L'influenza dei tradizionali libri cuscino giapponesi - diari intimi e personali scritti tipicamente dalle donne durante il periodo Heian - è profonda. Greenaway non si limita a fare riferimento a questa tradizione, ma la reimmagina radicalmente in un contesto postmoderno e transnazionale. Il corpo di Nagiko diventa un palinsesto, ogni iscrizione stratifica il significato, cancellando e rivelando contemporaneamente.
Il linguaggio visivo del film è una deliberata rottura dei confini culturali. Posizionando una protagonista giapponese in dialogo con un traduttore britannico, Greenaway crea uno spazio liminare in cui le identità culturali non sono fisse ma fluide, costantemente negoziate e riscritte.
La sessualità in questo film non è solo un atto fisico, ma una forma di scambio linguistico. Ogni incontro sessuale diventa una complessa negoziazione del potere, del desiderio e dell'agenzia testuale. I corpi diventano testi che parlano, urlano, sussurrano, sfidando il ruolo passivo tradizionalmente assegnato al corpo nelle rappresentazioni artistiche e culturali.

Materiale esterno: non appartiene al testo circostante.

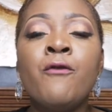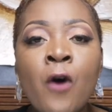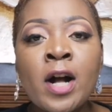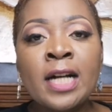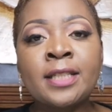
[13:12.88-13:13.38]

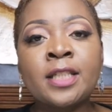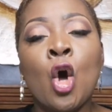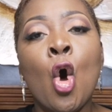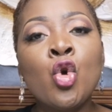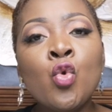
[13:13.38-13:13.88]

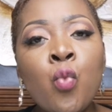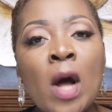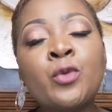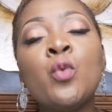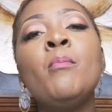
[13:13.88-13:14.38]
Focus on
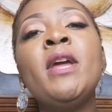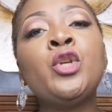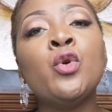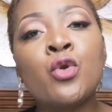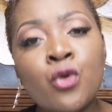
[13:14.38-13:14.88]
what will
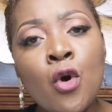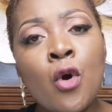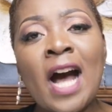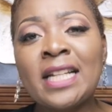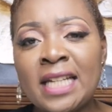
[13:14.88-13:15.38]
make you
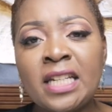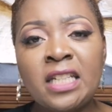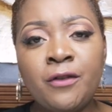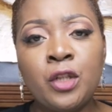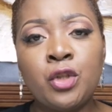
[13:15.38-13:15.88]
grow as
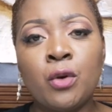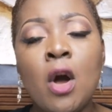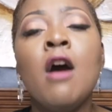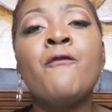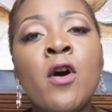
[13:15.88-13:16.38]
an
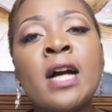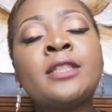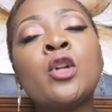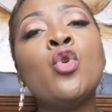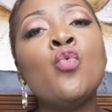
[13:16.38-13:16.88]
individual.
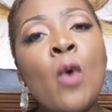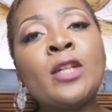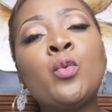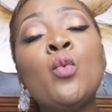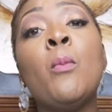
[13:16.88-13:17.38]
Focus on
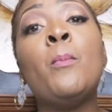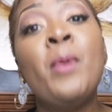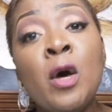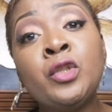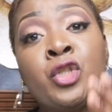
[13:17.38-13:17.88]
what
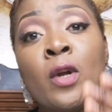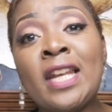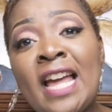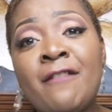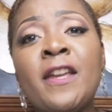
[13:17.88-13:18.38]
will build
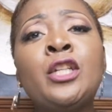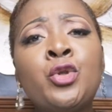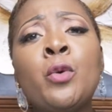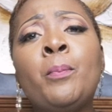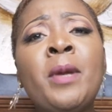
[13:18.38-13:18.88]
your life
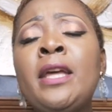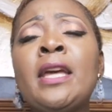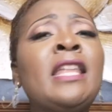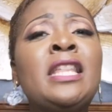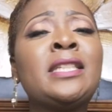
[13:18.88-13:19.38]
into
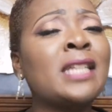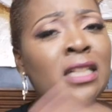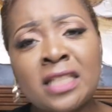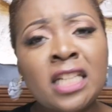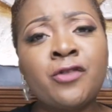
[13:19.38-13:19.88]
being this
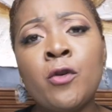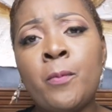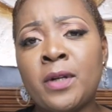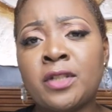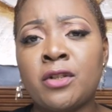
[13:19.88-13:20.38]

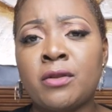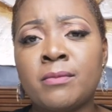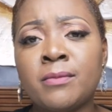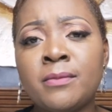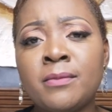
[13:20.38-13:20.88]
successful person.
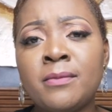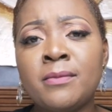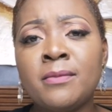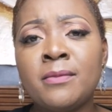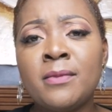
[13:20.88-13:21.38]

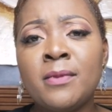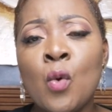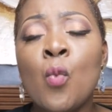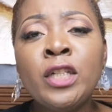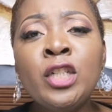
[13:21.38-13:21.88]

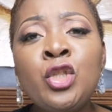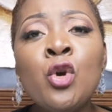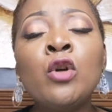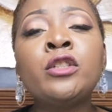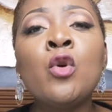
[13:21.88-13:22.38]

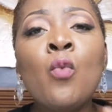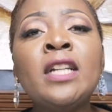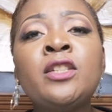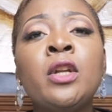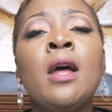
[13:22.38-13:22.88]
Wouldn't you also
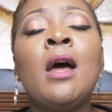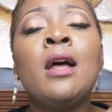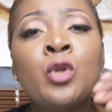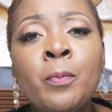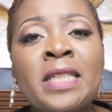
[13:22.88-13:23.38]
want
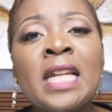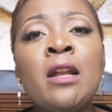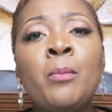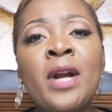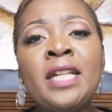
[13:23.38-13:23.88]
to be
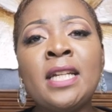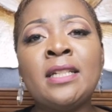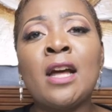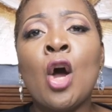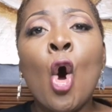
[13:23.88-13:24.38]

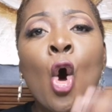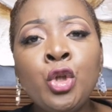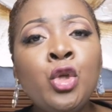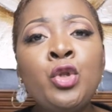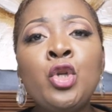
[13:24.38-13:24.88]
celebrated
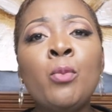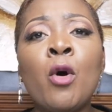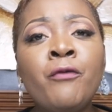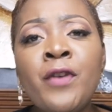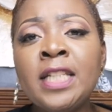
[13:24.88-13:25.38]
on
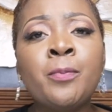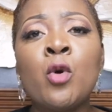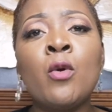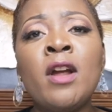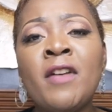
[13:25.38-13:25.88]
YouTube, on
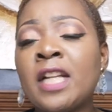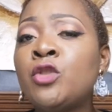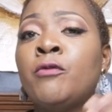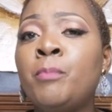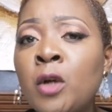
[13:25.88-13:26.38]
Facebook, wherever
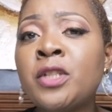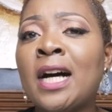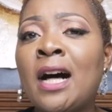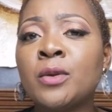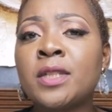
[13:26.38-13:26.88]
that you've
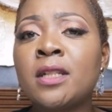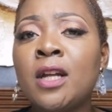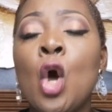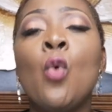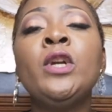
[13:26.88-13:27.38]
built a
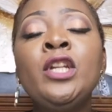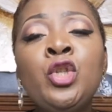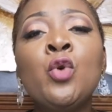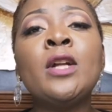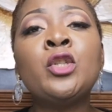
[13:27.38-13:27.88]
house?
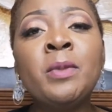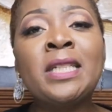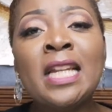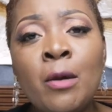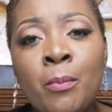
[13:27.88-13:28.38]
Wouldn't you want to
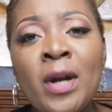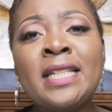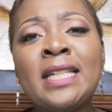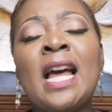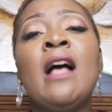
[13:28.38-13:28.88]
be
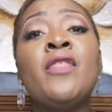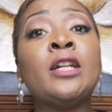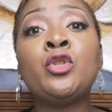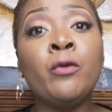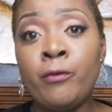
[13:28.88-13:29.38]
celebrated
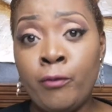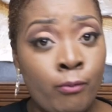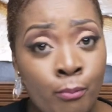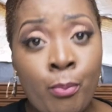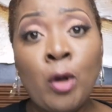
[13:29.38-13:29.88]
that you've
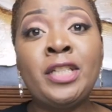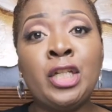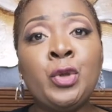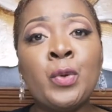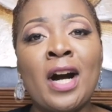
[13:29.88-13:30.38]

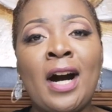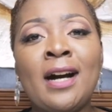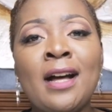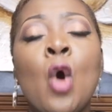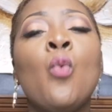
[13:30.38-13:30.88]
bought a new
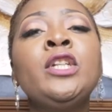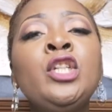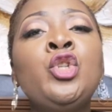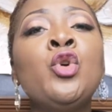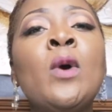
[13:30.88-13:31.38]
car?
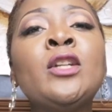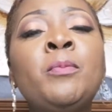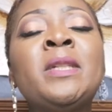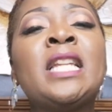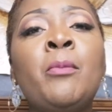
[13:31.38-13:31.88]
Wouldn't you
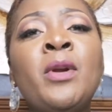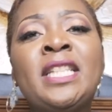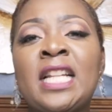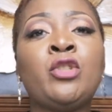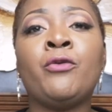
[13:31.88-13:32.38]
want to be
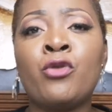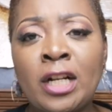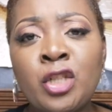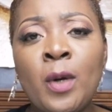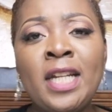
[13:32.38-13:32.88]
celebrated that
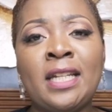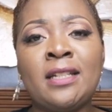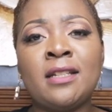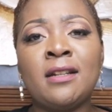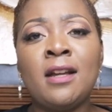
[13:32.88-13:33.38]
you've
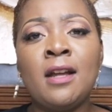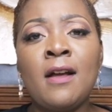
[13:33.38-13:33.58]
graduated?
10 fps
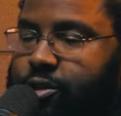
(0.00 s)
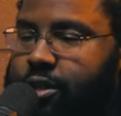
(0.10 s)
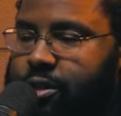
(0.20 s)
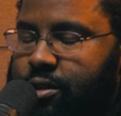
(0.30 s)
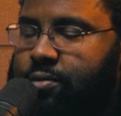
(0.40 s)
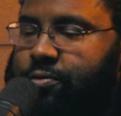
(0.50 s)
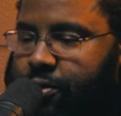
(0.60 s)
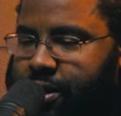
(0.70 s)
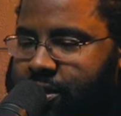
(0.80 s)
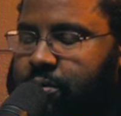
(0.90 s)
just
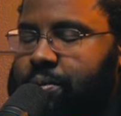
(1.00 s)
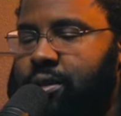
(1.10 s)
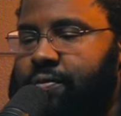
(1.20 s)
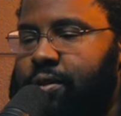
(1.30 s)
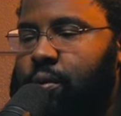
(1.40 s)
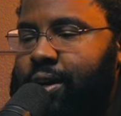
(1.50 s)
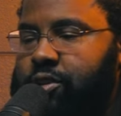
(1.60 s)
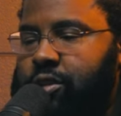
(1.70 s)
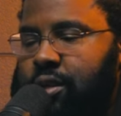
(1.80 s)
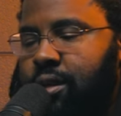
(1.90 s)
for this specific
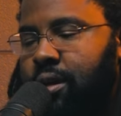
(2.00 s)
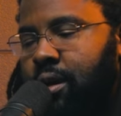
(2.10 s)
question,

L'approccio tecnico di Greenaway è rivoluzionario. Lo stile visivo del film - un deliberato collage di schermi multipli, rapporti d'aspetto mutevoli e testo integrato - rispecchia le sue preoccupazioni tematiche. Molteplici narrazioni coesistono, si sovrappongono e si contraddicono a vicenda, creando un'esperienza cinematografica che riguarda tanto il processo di narrazione quanto la storia stessa.
L'uso di più lingue - giapponese, inglese, simboli calligrafici - enfatizza ulteriormente l'argomento centrale del film: la comunicazione non è mai singolare, mai pura, sempre ibrida e negoziata. Il corpo diventa un'arma, il linguaggio una strategia di resistenza.
The Pillow Book ci sfida a riconsiderare gli assunti fondamentali sulla comunicazione, sui corpi e sull'identità culturale. Ci chiede: E se i nostri corpi non fossero semplici contenitori ma testi attivi? E se la comunicazione non si limitasse al linguaggio parlato o scritto, ma esistesse nell'intricata coreografia del tatto, del desiderio e della memoria culturale?
In un'epoca sempre più definita dalla comunicazione digitale e dalle identità frammentate, il film di Greenaway sembra non solo preveggente, ma profetico. Suggerisce che l'identità non è fissa, ma continuamente inscritta, riscritta e negoziata.